--- Exercise goal ---
Reproduce what is written in the records below exactly, and leave out the images.

--- Provided entries ---
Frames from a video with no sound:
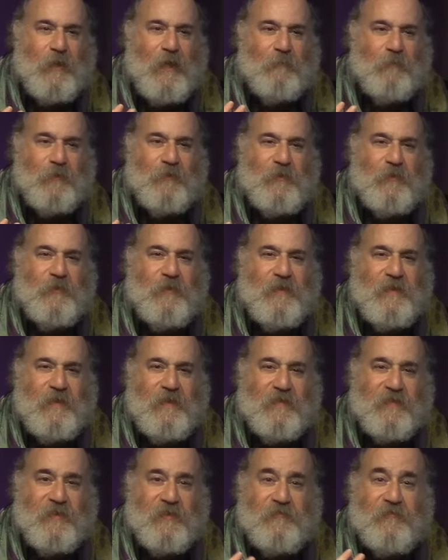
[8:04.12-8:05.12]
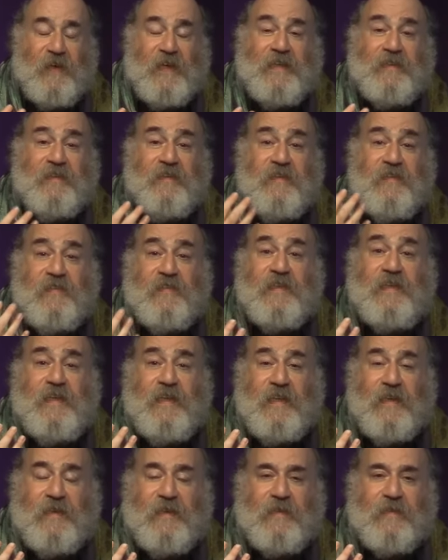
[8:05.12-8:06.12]
opportunities to finally
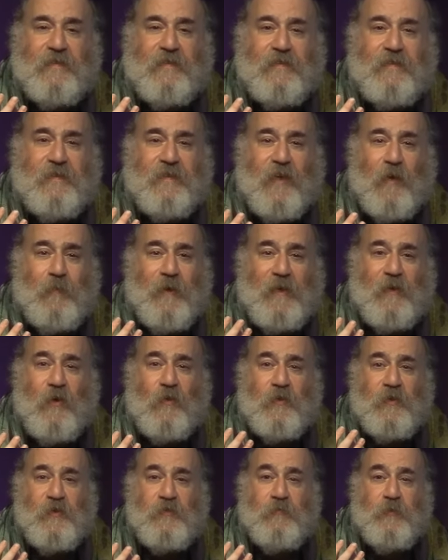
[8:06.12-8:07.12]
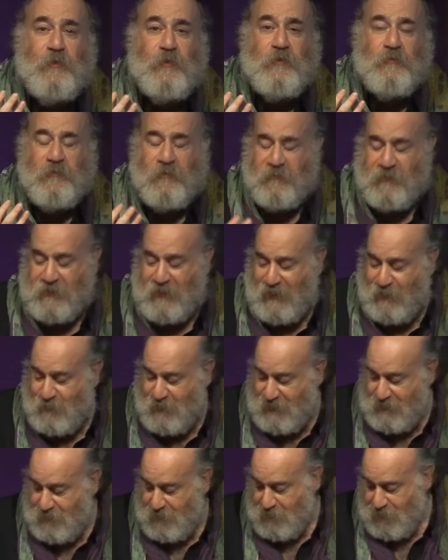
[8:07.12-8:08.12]
think about all these beautiful
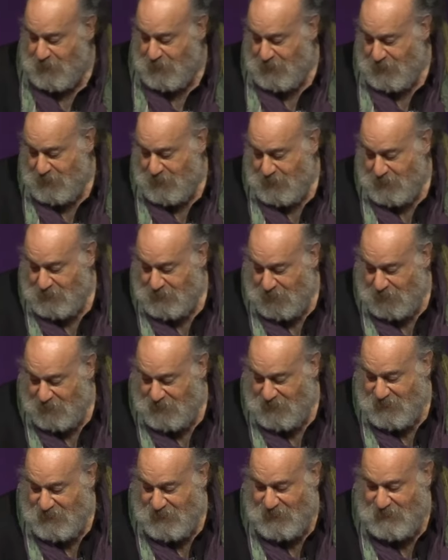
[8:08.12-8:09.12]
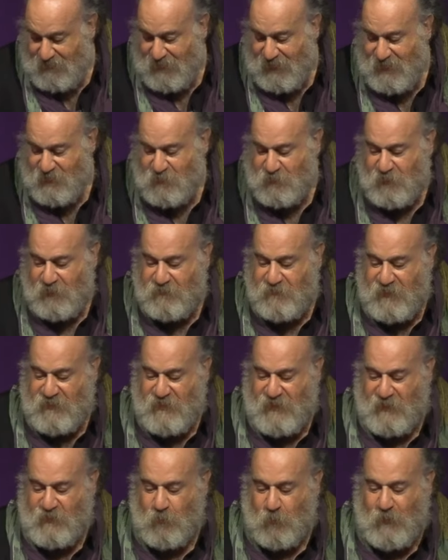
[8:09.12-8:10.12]
phenomena. Now, in, in the history of
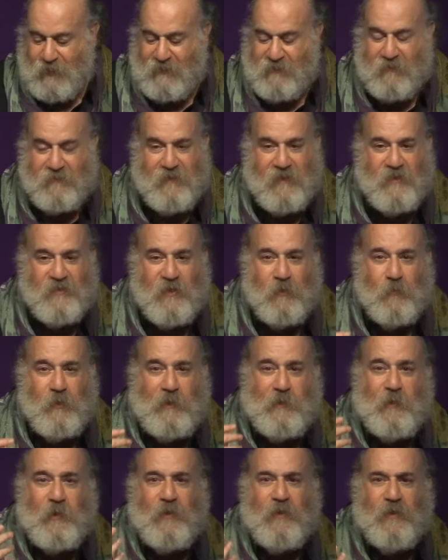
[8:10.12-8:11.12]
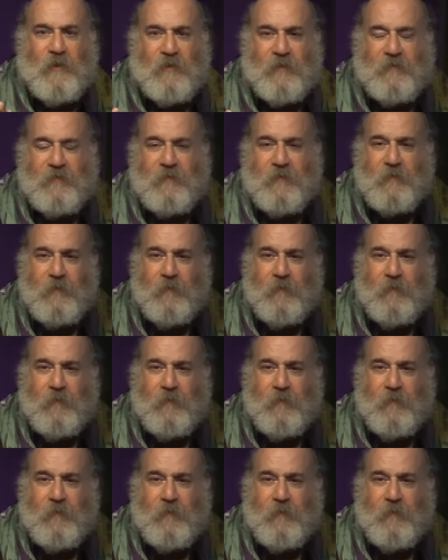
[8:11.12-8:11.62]
physics, one of the things that we learn.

--- Output below ---
Frames from a video with no sound:
[8:04.12-8:05.12]
[8:05.12-8:06.12]
opportunities to finally
[8:06.12-8:07.12]
[8:07.12-8:08.12]
think about all these beautiful
[8:08.12-8:09.12]
[8:09.12-8:10.12]
phenomena. Now, in, in the history of
[8:10.12-8:11.12]
[8:11.12-8:11.62]
physics, one of the things that we learn.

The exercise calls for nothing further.